Getting older -- and feeling better

More seniors are opting for cosmetic or orthopedic surgery

September 30, 2005|By KNIGHT RIDDER / TRIBUNE

Sylvia Brickman was 88 years old when she decided to have a breast reduction.

Her children were against it, but Brickman, a Philadelphia resident, had gone from a 32A to a 38DD after having children. The operation that transformed her into a 36C was one of the best decisions she has ever made.

"I didn't do it for anything other than comfort," Brickman said. "I just didn't like being black and blue from the bras and being so uncomfortable."
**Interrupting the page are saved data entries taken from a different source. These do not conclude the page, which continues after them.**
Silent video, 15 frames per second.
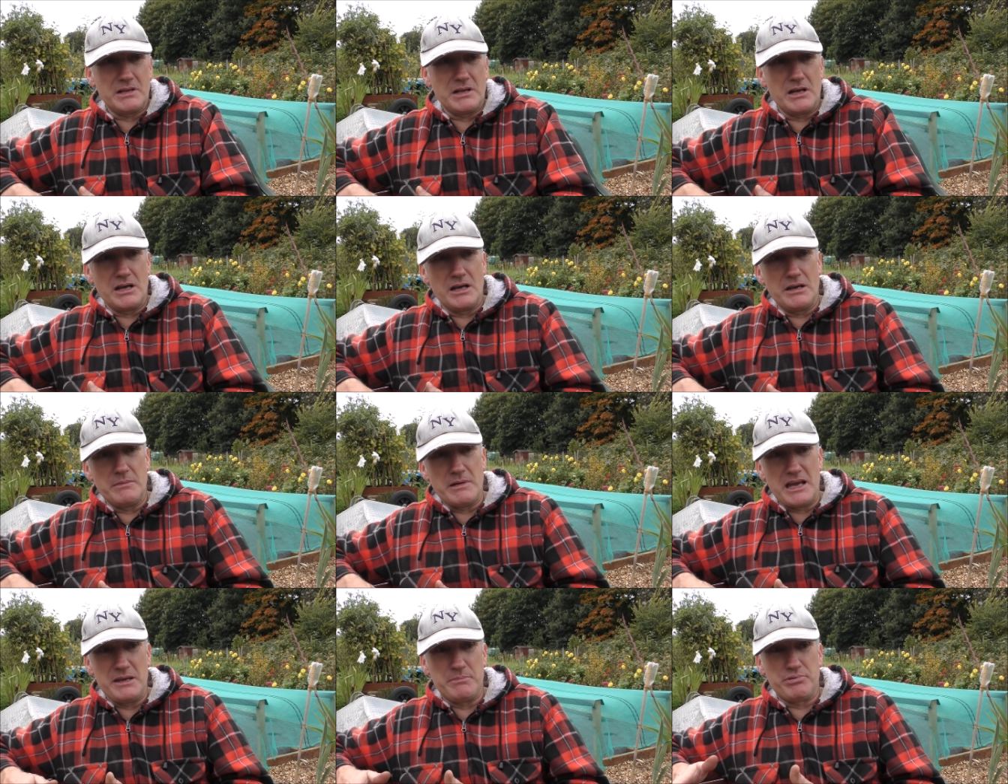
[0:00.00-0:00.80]

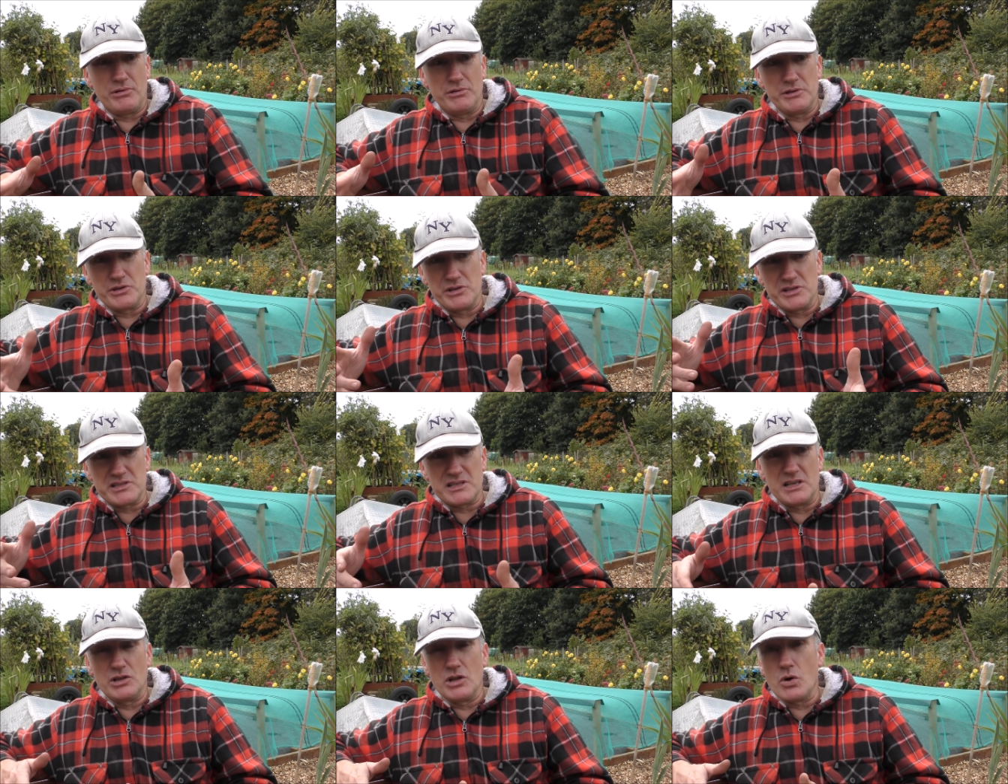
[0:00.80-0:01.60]
April, you're going to
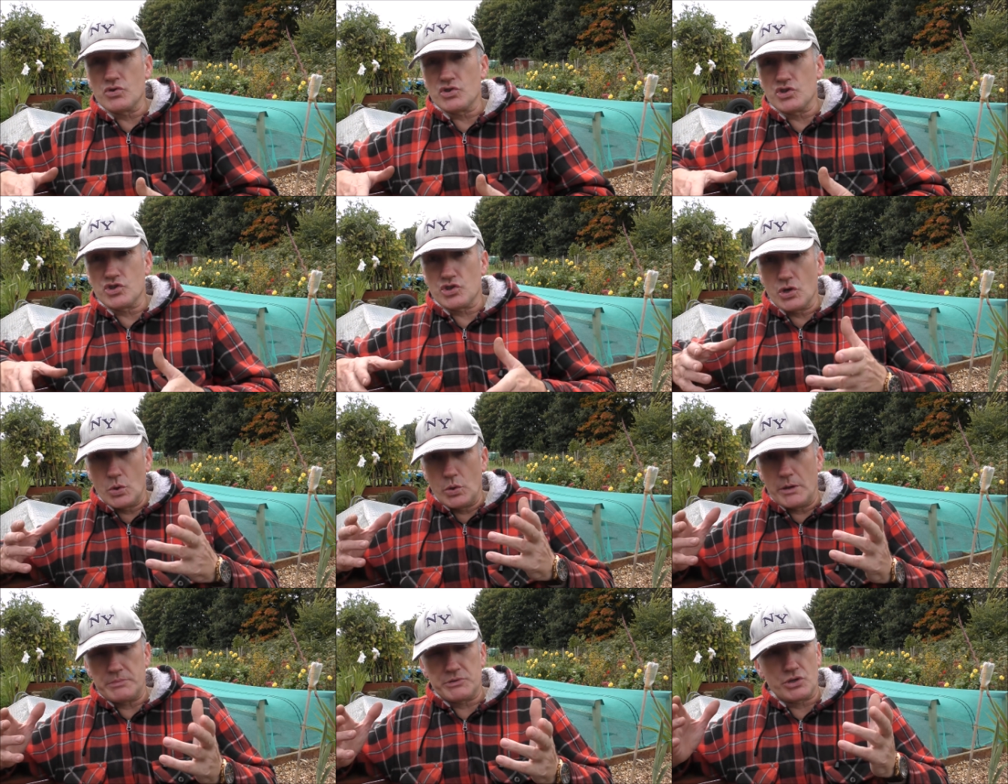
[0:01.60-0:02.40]
see loads of
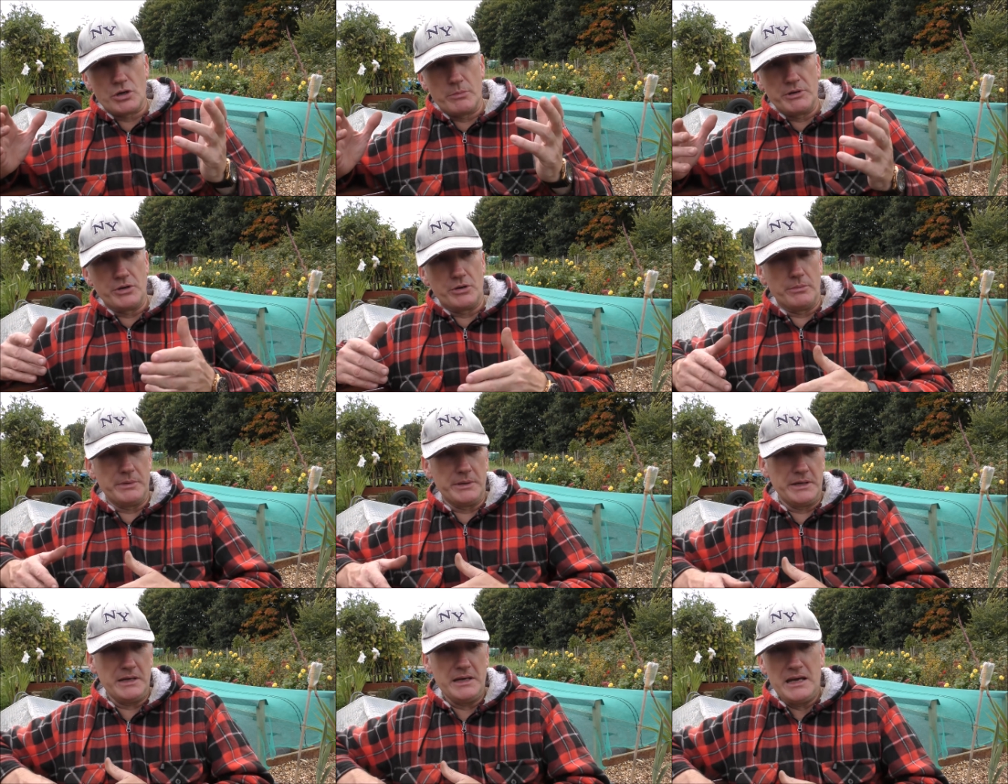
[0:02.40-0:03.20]
tulips coming up
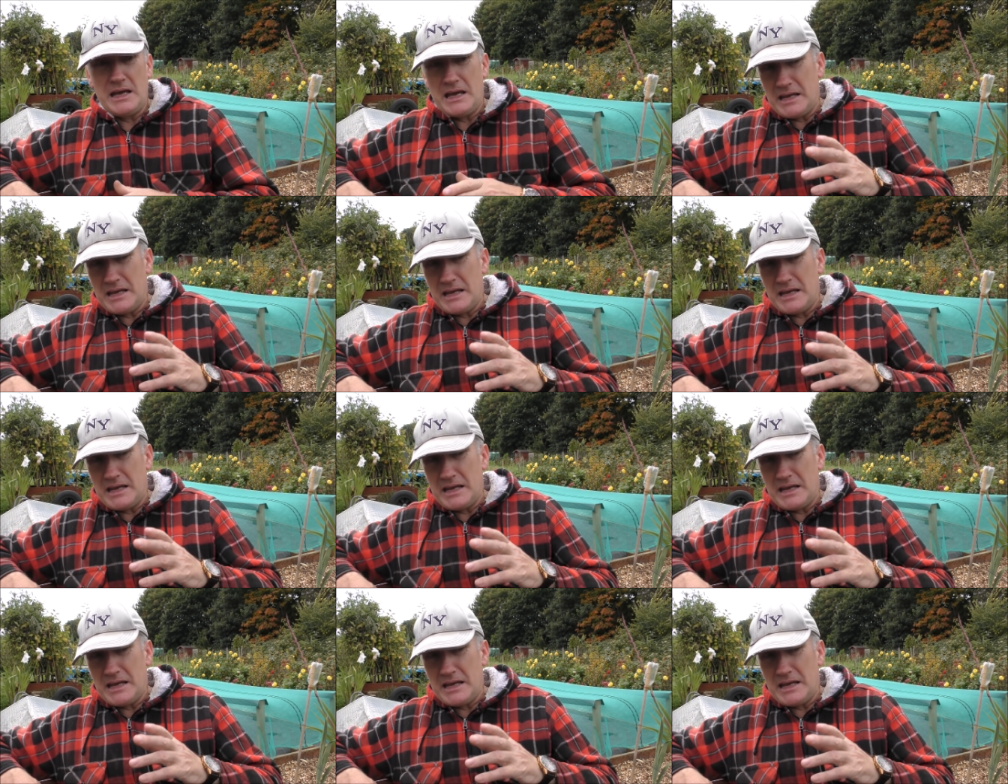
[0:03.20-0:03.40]
there.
Doctors once resisted operating on seniors unless something was broken, blocked or bleeding. General anesthesia and long recuperation periods raised the risk of blood clots and other complications -- outweighing issues of arthritic pain and vanity.
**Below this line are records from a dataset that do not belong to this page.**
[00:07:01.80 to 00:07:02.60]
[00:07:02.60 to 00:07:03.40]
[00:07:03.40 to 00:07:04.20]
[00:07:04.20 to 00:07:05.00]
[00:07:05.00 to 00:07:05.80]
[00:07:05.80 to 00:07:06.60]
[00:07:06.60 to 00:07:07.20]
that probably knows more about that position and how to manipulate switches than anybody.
But changes in anesthesia and an overall increase in health in the older population have changed the way doctors see senior patients.
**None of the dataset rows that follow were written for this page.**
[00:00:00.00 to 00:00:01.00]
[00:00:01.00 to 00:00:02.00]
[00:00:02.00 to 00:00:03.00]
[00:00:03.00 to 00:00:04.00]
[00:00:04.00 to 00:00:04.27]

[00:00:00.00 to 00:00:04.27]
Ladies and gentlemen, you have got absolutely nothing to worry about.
Not only are people living longer, but they want to continue walking, playing golf and dating. That has led to a huge increase in the number of seniors coming out of the operating room with tucked chins, breast lifts and new knees.

"I did a total knee replacement on a 101-year-old man who was a doctor, a pathologist and still working," said Robert Booth, chief of orthopedics at Pennsylvania Hospital in Philadelphia. "And he lived for three more years and got married."

For cosmetic surgery in particular, the numbers of older patients have boomed. In 2000, 244 patients older than 65 got breast implants, according to the American Society of Plastic Surgeons. In 2004, that rose to 2,640. Similarly, 1,406 people chose chin augmentation in 2000, and 3,164 did so in 2004.

That age group accounts for a small percentage of total cosmetic surgery but amounted to 20 percent of all chin augmentations and 29 percent of hair transplants.

Numbers for knee and hip replacements are harder to decipher. The American Academy of Orthopedic Surgeons keeps only total numbers of replacements and revisions -- it does not differentiate between broken hips and those replaced because of osteoarthritis.

But in 1993, there were 16,000 total knee replacements in patients between 80 and 89 -- about 9 percent of all patients. In 2003, there were 45,000 -- about 11 percent of all patients.

"We, as doctors, do a better job of helping people get to an older age, and they come to the operating room in better shape," said Paul Curcillo, vice chairman of surgery at Drexel University College of Medicine in Philadelphia.

"It used to be that if you had an 88-year-old with a bad hip, the cardiologists would keep them out of the operating room, but now they're the ones saying that the best thing for them is often to keep walking."

Improvements in anesthesia have opened the doors to older patients. Once a hip replacement required general anesthesia, which comes with greater health risks, particularly for those already with medical problems. But now a regional anesthetic, such as an epidural, can be used with fewer complications, Curcillo said.

John Moore, a plastic surgeon at Philadelphia's Thomas Jefferson University Hospital, said as much as 70 percent of surgery was done with intravenous sedation and a regional or local anesthetic.

In the last five years, he said, he has seen a marked increase in the number of patients in their 60s, 70s and 80s. Though elective surgery is paid for by patients, Medicare covers orthopedic surgery and some breast lifts.

"There's been a real change in what our society perceives as elderly," said Moore, who said the most commonly requested surgeries were eyelid surgery and a face or a neck lift. "You can be 80 and be vibrant and active and outgoing."

Vibrant and active is exactly how Rose M. Rosenberger describes herself at age 77. She fox-trots, she polkas, she likes a little salsa with her merengue.

But in May 2004, her right hip started hurting. She started taking Aleve and then moved to a prescription. Nothing worked. It hurt to get out of bed.

She went to see Dr. Richard Rothman, founder of the Rothman Institute, an orthopedic surgical practice in Philadelphia. It turned out she had no cartilage left in the right hip.

"I had many concerns, mostly about my osteoporosis -- I could see the bones crumbling when they started drilling," Rosenberger said. "He told me that he'd had worse cases."

She had her hip done in May. Six weeks later, she was back on the dance floor.

Rothman said he did as many as 40 hip replacements a year in people older than 80, and 10 for people older than 90.

"The pain doesn't let them sleep," he said. "Sometimes they have to use a walker or a wheelchair. This allows them to be free of pain, and they can take care of themselves and be more independent."

For Brickman, the surgery gave her "a few days of discomfort" at first but a much-improved body image. Last month, she celebrated her 90th birthday in a pretty flowered dress with a bolero jacket -- she doesn't like how her arms look.

"I know my age, so I always cover up in some fashion," she says. "I don't go around flaunting the wrinkles."